La prima stagione con la maglia dell’Udinese la passa soprattutto in infermeria, col ginocchio infortunato che continua a dargli problemi. Quando rientra completamente, nell’agosto del 2021, è un giocatore diverso. La partenza di De Paul gli lascia la maglia numero 10, una posizione più accentrata e una responsabilità creativa senza precedenti nella sua carriera. Il contesto in cui gioca lo aiuta, il 3-5-2 fisico e verticale di Gotti e poi di Cioffi ne esalta le qualità e ne nasconde i limiti – la visione di gioco, soprattutto. Come seconda punta continua a essere un calciatore dominante dal punto di vista atletico e tecnico, letale nelle ripartenze in campo aperto e nell’uno contro uno, ma non è più solo questo. Nei mesi in cui è stato fuori, Deulofeu  ha lavorato con l’analista e adesso le sue letture sono più raffinate. Sa muoversi negli spazi coi tempi giusti e creare attorno a sé il vuoto necessario per esprimere tutta la sua qualità. All’occorrenza adesso sa far male anche sui calci piazzati. I numeri della stagione 2021/2022 parlano chiaro: 13 gol e cinque assist. Mai così decisivo.

Un po’ di cose belle fatte da Deulofeu nello scorso campionato di Serie A

 

Prestazioni, aspettative. Sono le prime a essersi alzate o le seconde a essersi abbassate? Quest’anno, con l’arrivo di Sottil sulla panchina dell’Udinese, Deulofeu è diventato un giocatore totale. In un 3-5-2 “sporco”, di grande intensità e coraggio in fase offensiva, è il leader tecnico che garantisce imprevedibilità alla manovra della sua squadra. E che porta l’Udinese a vette altissime, dopo anni di anonimato. Deulofeu il primo attaccante in Serie A per pressioni fatte, conduzioni palla al piede, passaggi chiave, e secondo per dribbling (1.5 a partita). Segna di meno, ma non ha mai fatto segnare così tanto.

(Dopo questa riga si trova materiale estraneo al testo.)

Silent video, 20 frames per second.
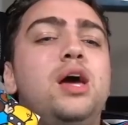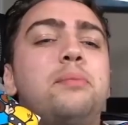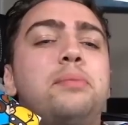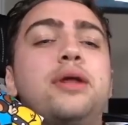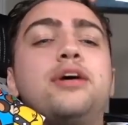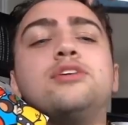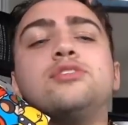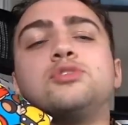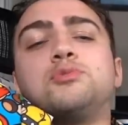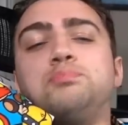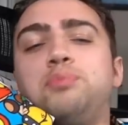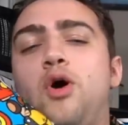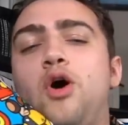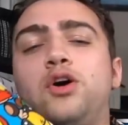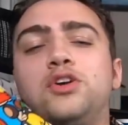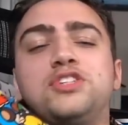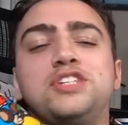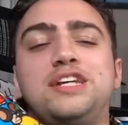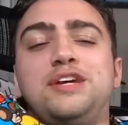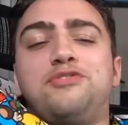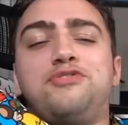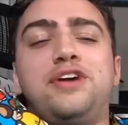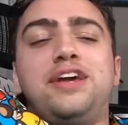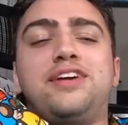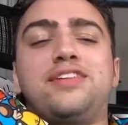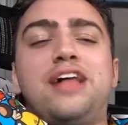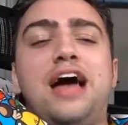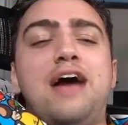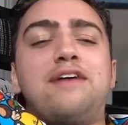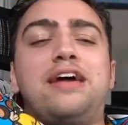but it was partially a
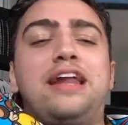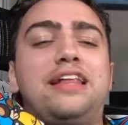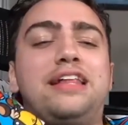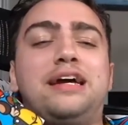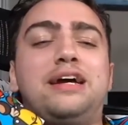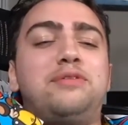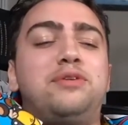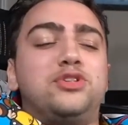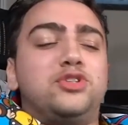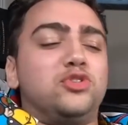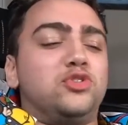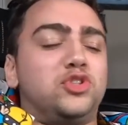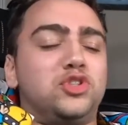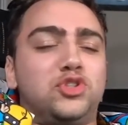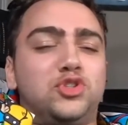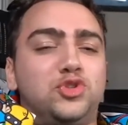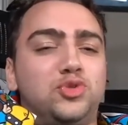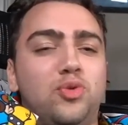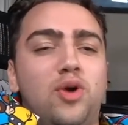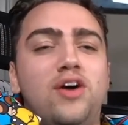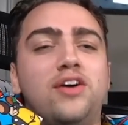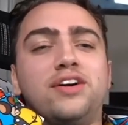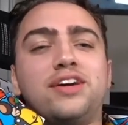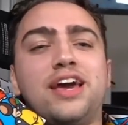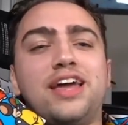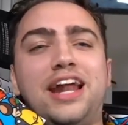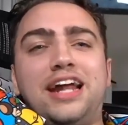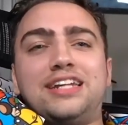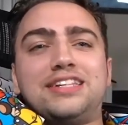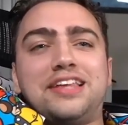fake laugh. And I think I'm also just drunk
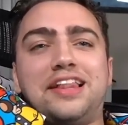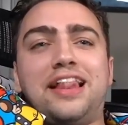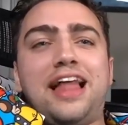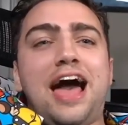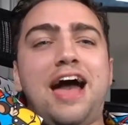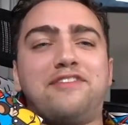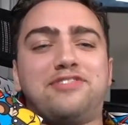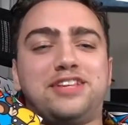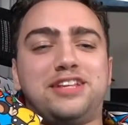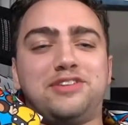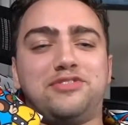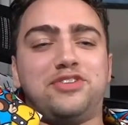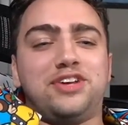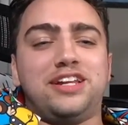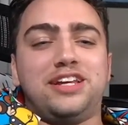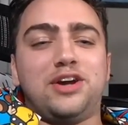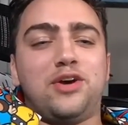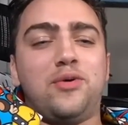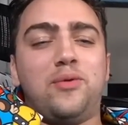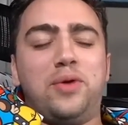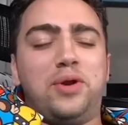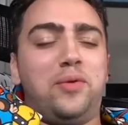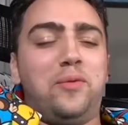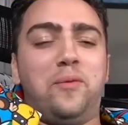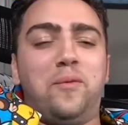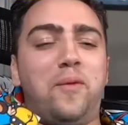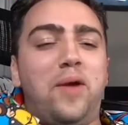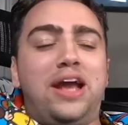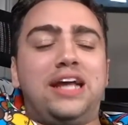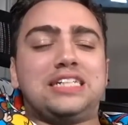and I just laughed at the video. What a
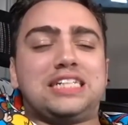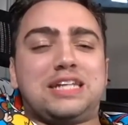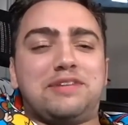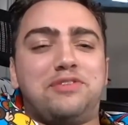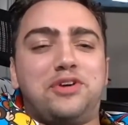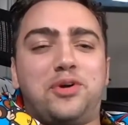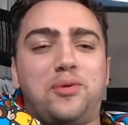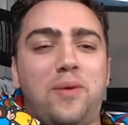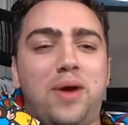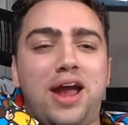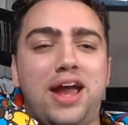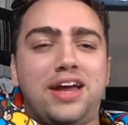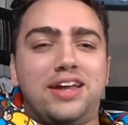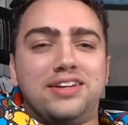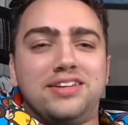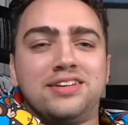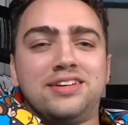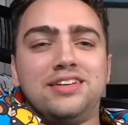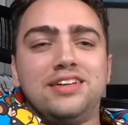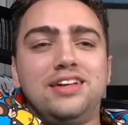waste of a grand.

Con due gol e sei assist in 11 partite è il terzo giocatore più decisivo in A. «Adesso inizio a capire il calcio», ha detto. E fa strano sentirlo dire a un giocatore di 28 anni cresciuto nella Masía, e fa ancora più strano sentirlo parlare in terza persona, come se le ore passate ad analizzarsi nei video lo avessero portato a un distacco psicologico: «Prima Gerard era un giocatore che giocava sulla fascia, riceveva palla e poi pensava cosa fare. Adesso Gerard lo sa prima quello che deve fare».

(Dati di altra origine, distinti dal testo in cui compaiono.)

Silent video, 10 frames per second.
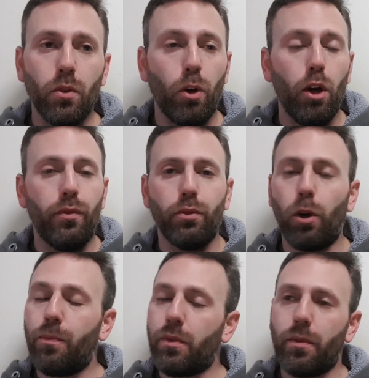
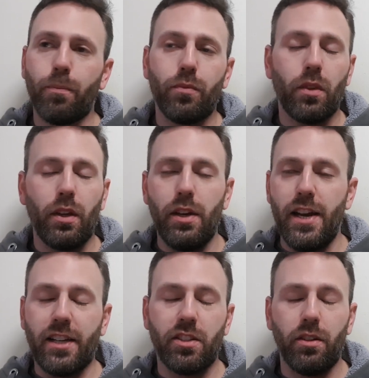Overall,
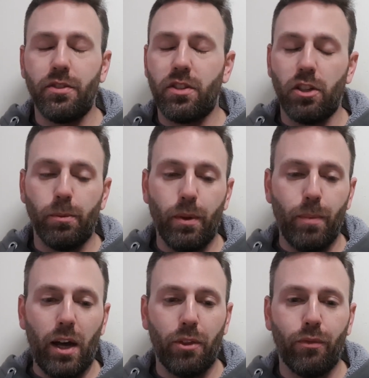excellent syrupy
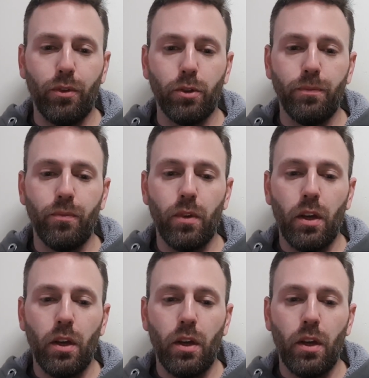mouthfeel.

Ovvio, nessuno si aspetta più il nuovo Cristiano Ronaldo. E di certo il contesto di Udine – organizzato e competitivo ma non nella maniera esasperata in cui può esserlo una squadra obbligata a sollevare trofei tutti gli anni, quantomeno a provarci – gli ha ridato quella spensieratezza che gli mancava dai tempi in cui era un bambino prodigio. Ma c’è qualcosa di più. La verità è che non gioca più solo per se stesso: «La qualità da sola non serve nel calcio di oggi. Serve la squadra, sapere cosa vuole il compagno, l’allenatore». Quest’anno per il momento sono arrivate solo due occasioni per esultare dopo un gol, ma Gerard Deulofeu ha baciato la maglia entrambe le volte.